The criminal law approach without looking at strengthening of drug regulatory authorities and access to affordable medicines is also mooted by the International Medical Product Anti Counterfeit Taskforce (IMPACT). The IMPACT working group has even drafted a model law. Many developing countries rejected this approach in the WHO, realizing the limitation of this approach.
(Due to protests from civil society groups working on public health and several WHO Member States, IMPACT was removed from the WHO where it was originally located.)
Another important problem with UNODC's initiative is the lack of verifiable evidence. UNODC has so far published four transnational organised crime threat assessment reports. All of these reports used data from questionable sources. For instance, the UNODC report titled "Globalization of the Crime: A transnational Organized Crime Threat Assessment" and published in 2010 cites the Pharmaceutical Security Institute (PSI) and states that: "According to the incident database of the Pharmaceutical Security Institute, countries in Asia report the largest share of counterfeits detected globally".
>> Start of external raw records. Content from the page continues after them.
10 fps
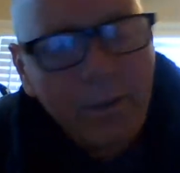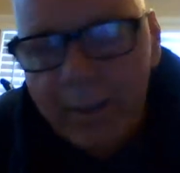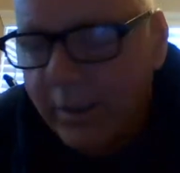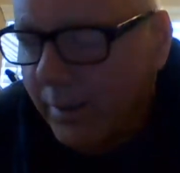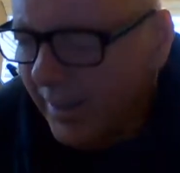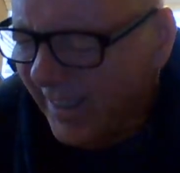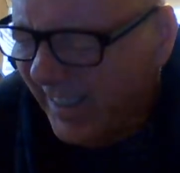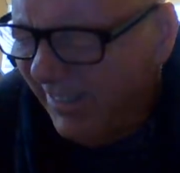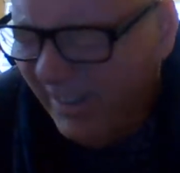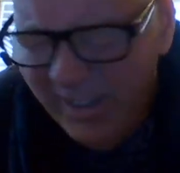look at
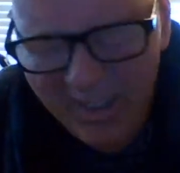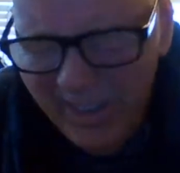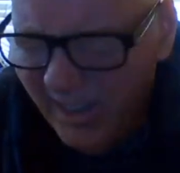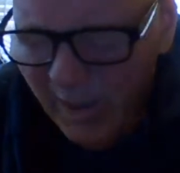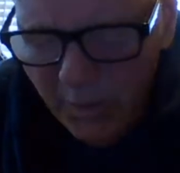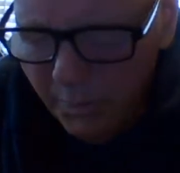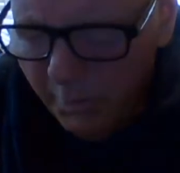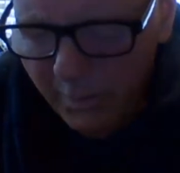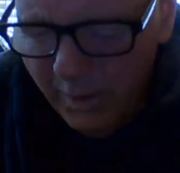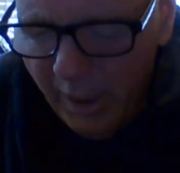even, you know,
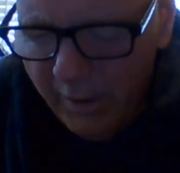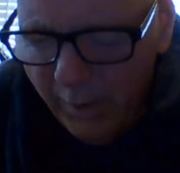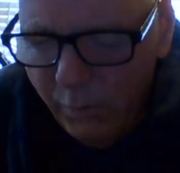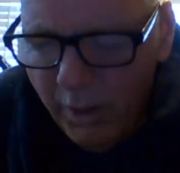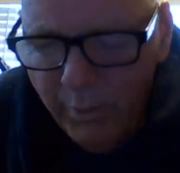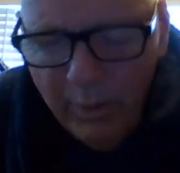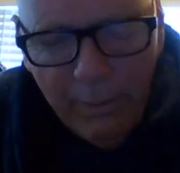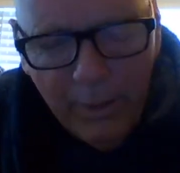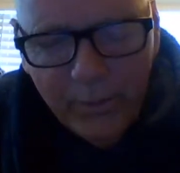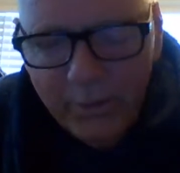that's why I
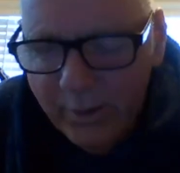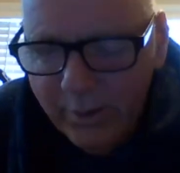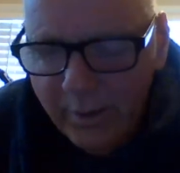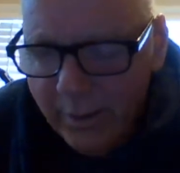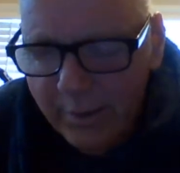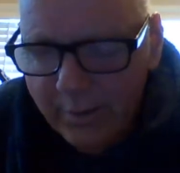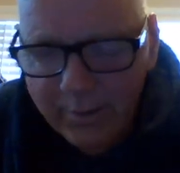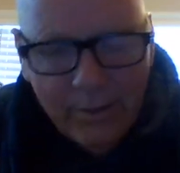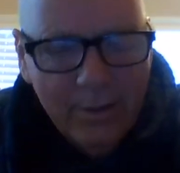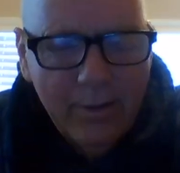repost this. A lot of the
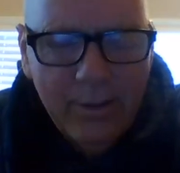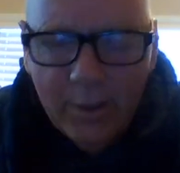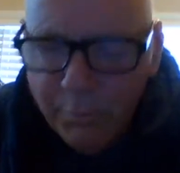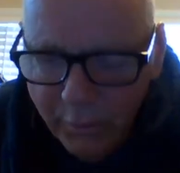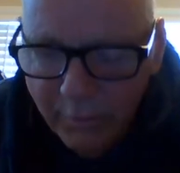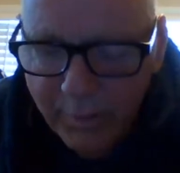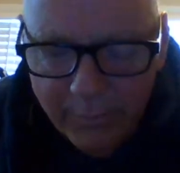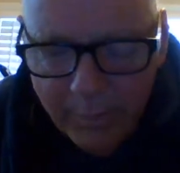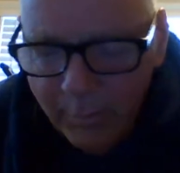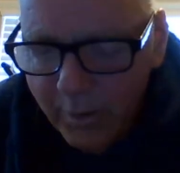statistics. Prove me
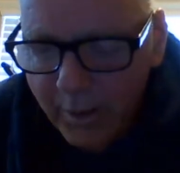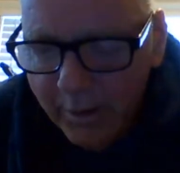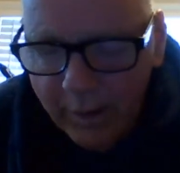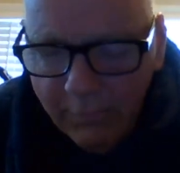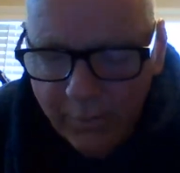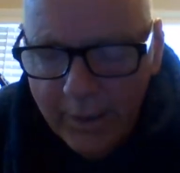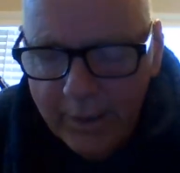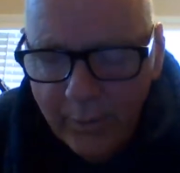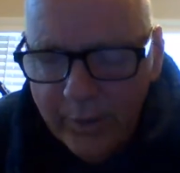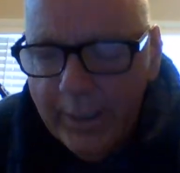if I'm wrong. That's
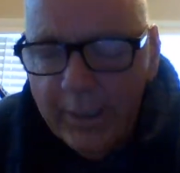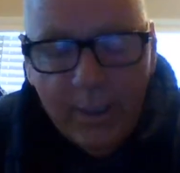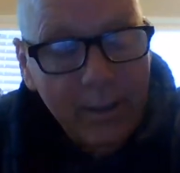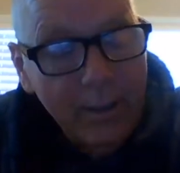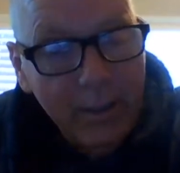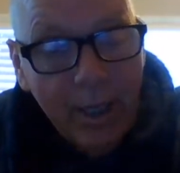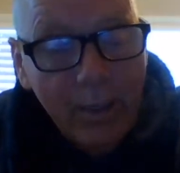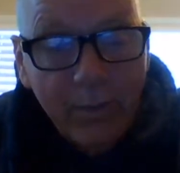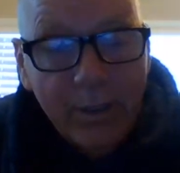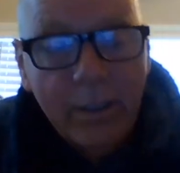fine. Great. I
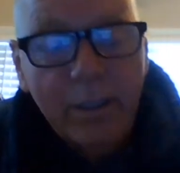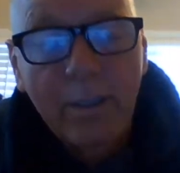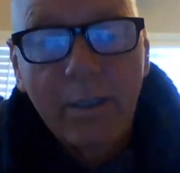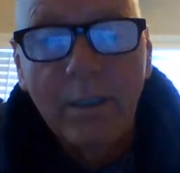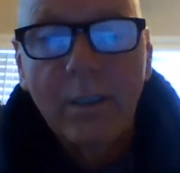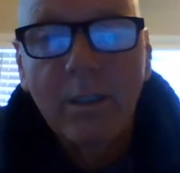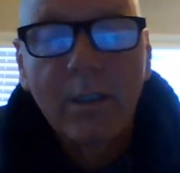don't think you can.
Two recently published reports also use the same pattern. Further, UNODC reports also use data from the World Customs Organisation, INTERPOL etc. Data from these organisations substantially includes IP infringement or violation of customs or registration laws rather than the quality of compromised medicines. Thus, public health is not their focus.
Further, UNODC also cites documents that cannot be traced. For instance, Paragraph 2 of the document circulated in the current 22nd session of the CCPCJ states: "While there remains significant gaps in our understanding of the problem, trafficking in fraudulent medicines is recognized as a major public health threat, leading to an estimated 200,000 deaths worldwide every year."
Footnote No. 2 of the document referencing the number of deaths simply cites ‘WHO2008' without citing further details of the source to help one to retrieve the document. One WHO observer disclosed that there is no such WHO study in existence.
The first round of the informal consultations on the resolution proposed by Argentina is in progress. The CCPCJ report and the resolution will be discussed at the plenary meeting on 25 April.